[Stored data]
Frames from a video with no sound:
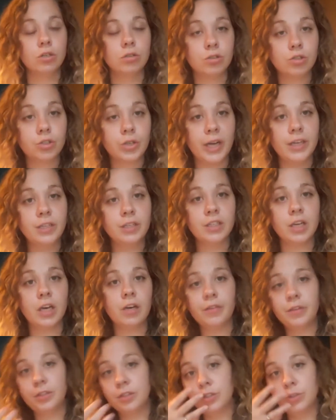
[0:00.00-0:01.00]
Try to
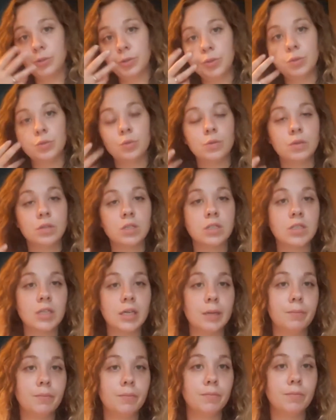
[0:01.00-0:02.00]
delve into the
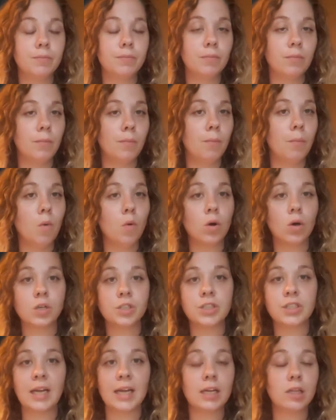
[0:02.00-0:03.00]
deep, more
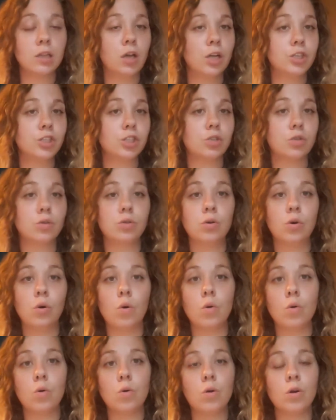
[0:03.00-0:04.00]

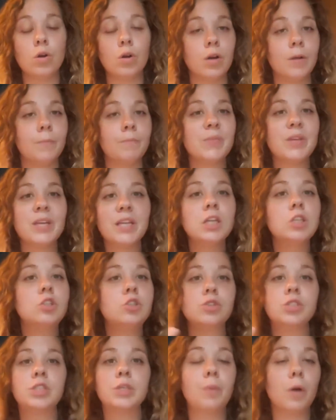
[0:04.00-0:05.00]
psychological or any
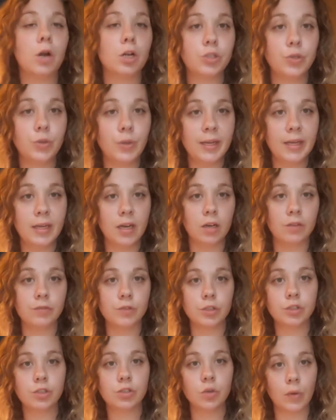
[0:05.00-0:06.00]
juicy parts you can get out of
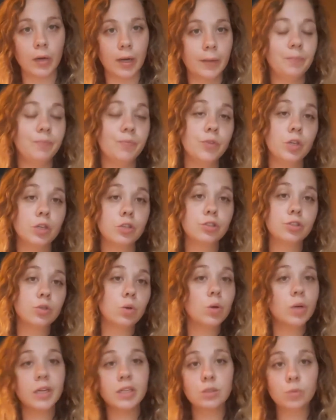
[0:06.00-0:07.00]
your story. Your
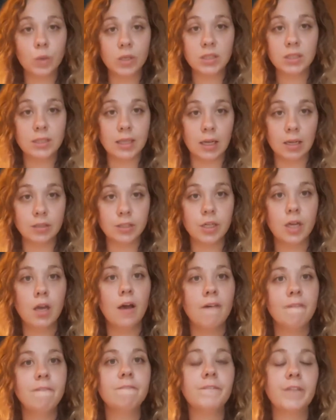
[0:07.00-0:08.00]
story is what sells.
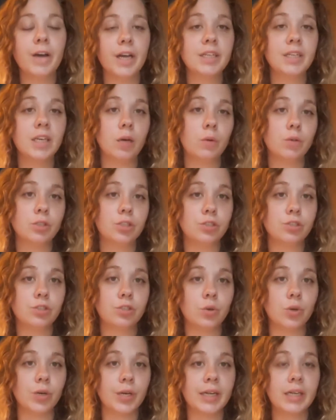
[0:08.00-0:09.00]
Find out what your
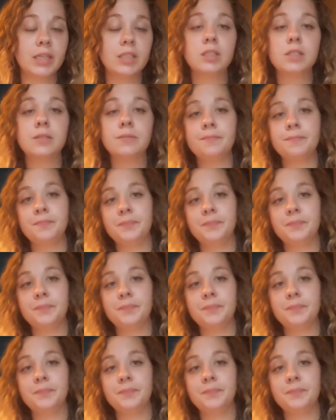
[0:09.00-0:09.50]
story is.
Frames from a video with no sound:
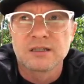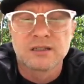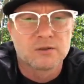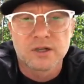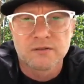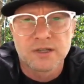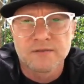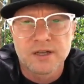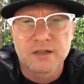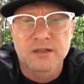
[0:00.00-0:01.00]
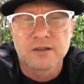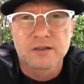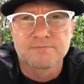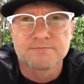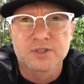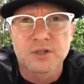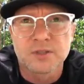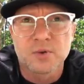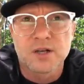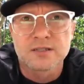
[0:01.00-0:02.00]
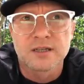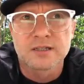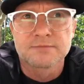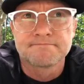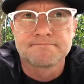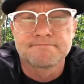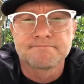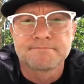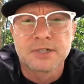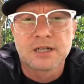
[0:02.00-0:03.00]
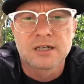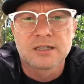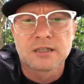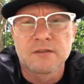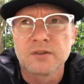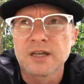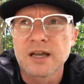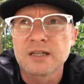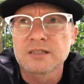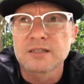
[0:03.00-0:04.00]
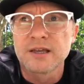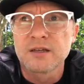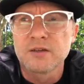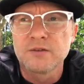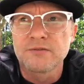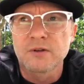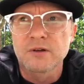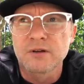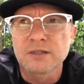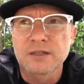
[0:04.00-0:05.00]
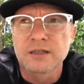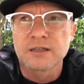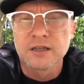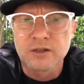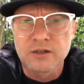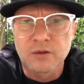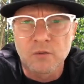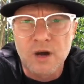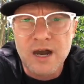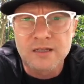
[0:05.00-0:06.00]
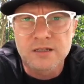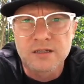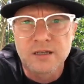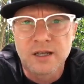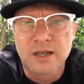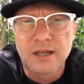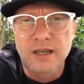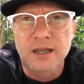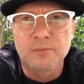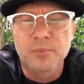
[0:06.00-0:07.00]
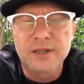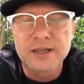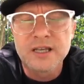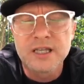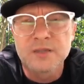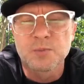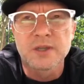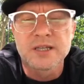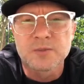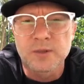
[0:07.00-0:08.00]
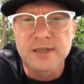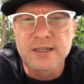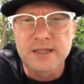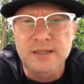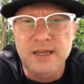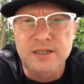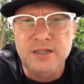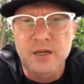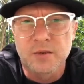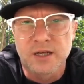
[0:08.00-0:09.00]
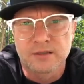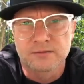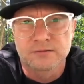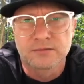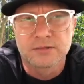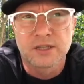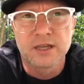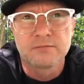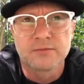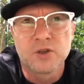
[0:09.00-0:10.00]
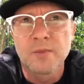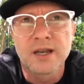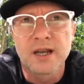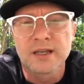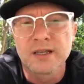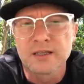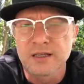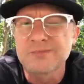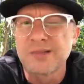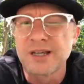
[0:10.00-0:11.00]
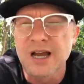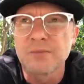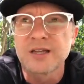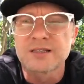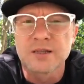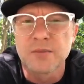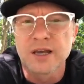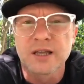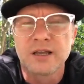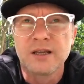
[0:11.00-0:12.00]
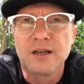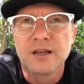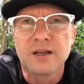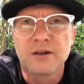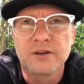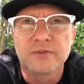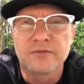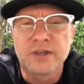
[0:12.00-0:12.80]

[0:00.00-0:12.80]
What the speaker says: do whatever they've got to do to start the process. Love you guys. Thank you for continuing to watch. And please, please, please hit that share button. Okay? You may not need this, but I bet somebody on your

__Task brief__
A picture-free version of all the records, repeated exactly, is what to return.

__Task output__
Frames from a video with no sound:
[0:00.00-0:01.00]
Try to
[0:01.00-0:02.00]
delve into the
[0:02.00-0:03.00]
deep, more
[0:03.00-0:04.00]

[0:04.00-0:05.00]
psychological or any
[0:05.00-0:06.00]
juicy parts you can get out of
[0:06.00-0:07.00]
your story. Your
[0:07.00-0:08.00]
story is what sells.
[0:08.00-0:09.00]
Find out what your
[0:09.00-0:09.50]
story is.
Frames from a video with no sound:
[0:00.00-0:01.00]
[0:01.00-0:02.00]
[0:02.00-0:03.00]
[0:03.00-0:04.00]
[0:04.00-0:05.00]
[0:05.00-0:06.00]
[0:06.00-0:07.00]
[0:07.00-0:08.00]
[0:08.00-0:09.00]
[0:09.00-0:10.00]
[0:10.00-0:11.00]
[0:11.00-0:12.00]
[0:12.00-0:12.80]

[0:00.00-0:12.80]
What the speaker says: do whatever they've got to do to start the process. Love you guys. Thank you for continuing to watch. And please, please, please hit that share button. Okay? You may not need this, but I bet somebody on your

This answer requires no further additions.